3. Product development
Before teams build a product, they must build a business case to justify its cost. For example, are there enough potential buyers? Will they be interested? Can they pay enough to make the process of development viable? Here a few questions teams can ask:
- What’s the total addressable market?
- What’s the cost of developing the product?
- How much will it cost to maintain?
- How will it fit into the existing portfolio?
- How will it influence sales?
- What’s the cost of retraining internal teams?
- How will it impact the brand?
- How does it meet other corporate priorities like diversity and inclusion?
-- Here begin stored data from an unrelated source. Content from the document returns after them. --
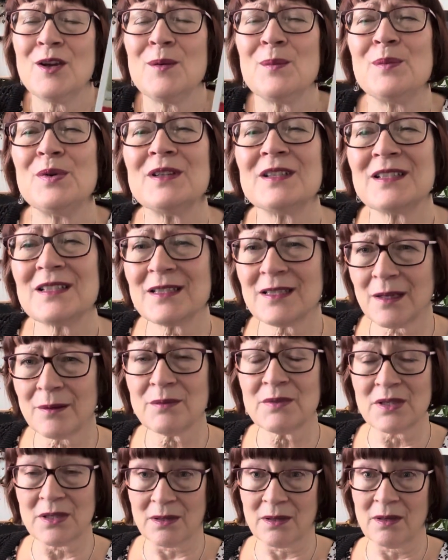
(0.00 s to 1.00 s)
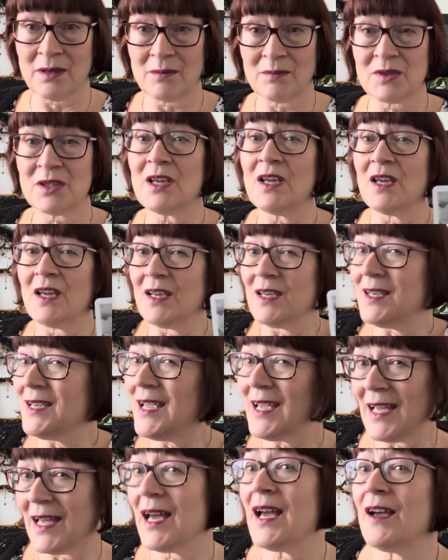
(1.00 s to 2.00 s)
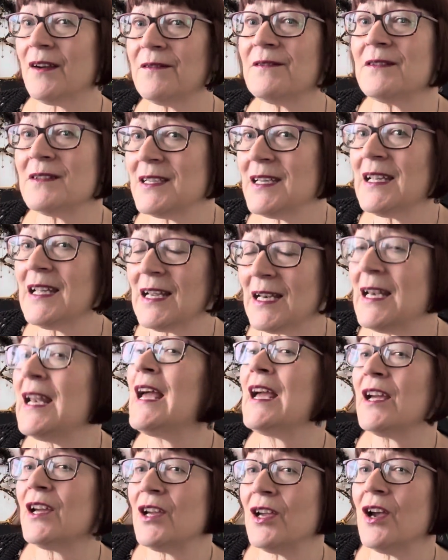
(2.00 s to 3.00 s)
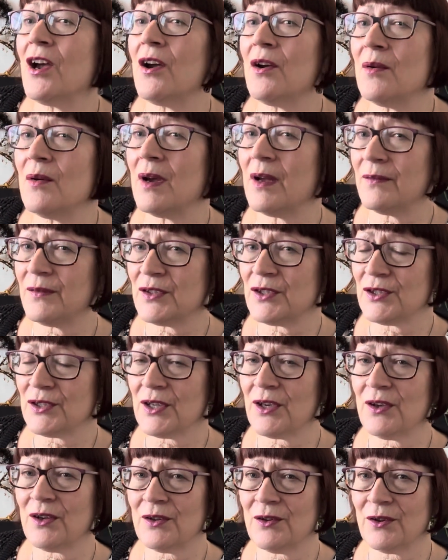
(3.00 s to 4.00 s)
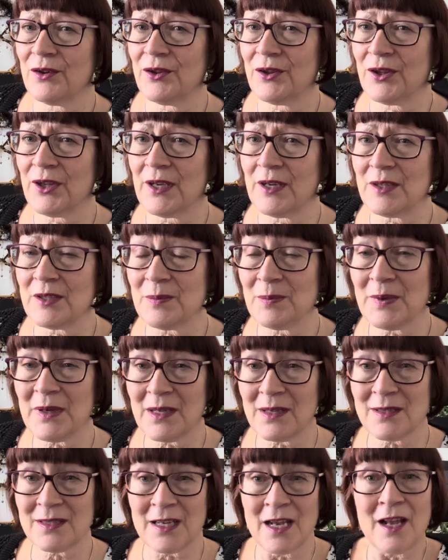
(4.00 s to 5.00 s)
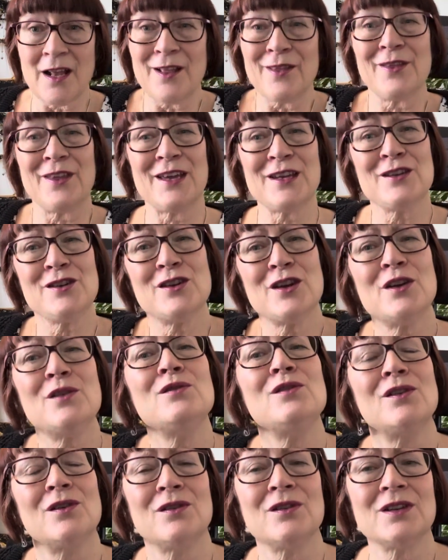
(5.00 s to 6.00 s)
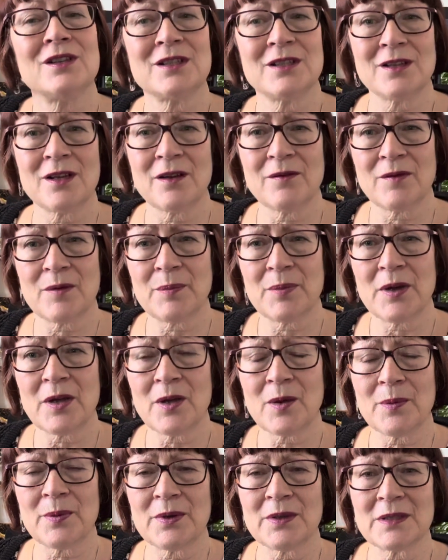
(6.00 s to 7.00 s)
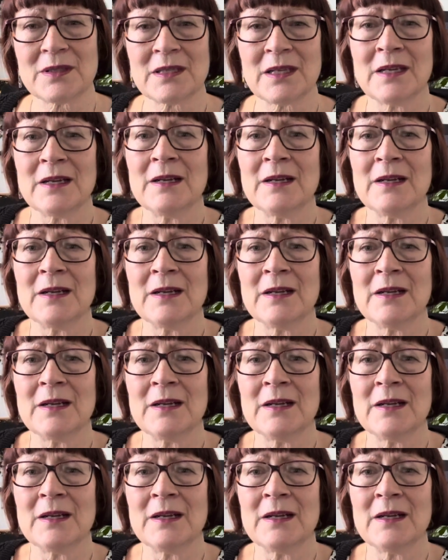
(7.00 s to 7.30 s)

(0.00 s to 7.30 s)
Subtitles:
but sometimes you have to let go of certain things because they no longer serve a purpose.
After products are screened and there’s a solid, justifiable business case, it’s time to start development. Overall development is expensive, so teams may choose to create a minimum-viable product (MVP) that can be tested in isolation. Agile development teams often choose to build an MVP so that the product can be tested each time they commit new code. Once a functional MVP exists, companies can beta test it with a select group of customers. Ideally, this group is representative of the broader market, and the MVP offers enough utility to compete with existing products. During this stage, the product team can collect customer feedback, iterate, and improve its features to prepare it for release.
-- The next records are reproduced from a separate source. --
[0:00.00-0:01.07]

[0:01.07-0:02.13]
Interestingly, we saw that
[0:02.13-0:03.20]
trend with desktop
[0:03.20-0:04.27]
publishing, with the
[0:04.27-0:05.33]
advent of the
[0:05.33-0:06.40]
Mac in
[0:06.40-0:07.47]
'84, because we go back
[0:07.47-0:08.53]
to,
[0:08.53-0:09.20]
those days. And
Contrary to popular belief, commercialization isn’t the end of the development cycle—it’s really the beginning. It’s only once the product or service is in the hands of actual customers that product, marketing, and development teams get their first real user data. Only then can they validate their business case and begin testing and improving the product with real customer feedback. For some products, and especially services such as software, the development cycle is never over. Salesforce, for example, has been developing it’s same-named core CRM product for its entire company lifespan, and has no plans to stop. Any product team embarking upon their own product development process should prepare themselves—if they want to outperform the competition, the cycle of innovation never ends.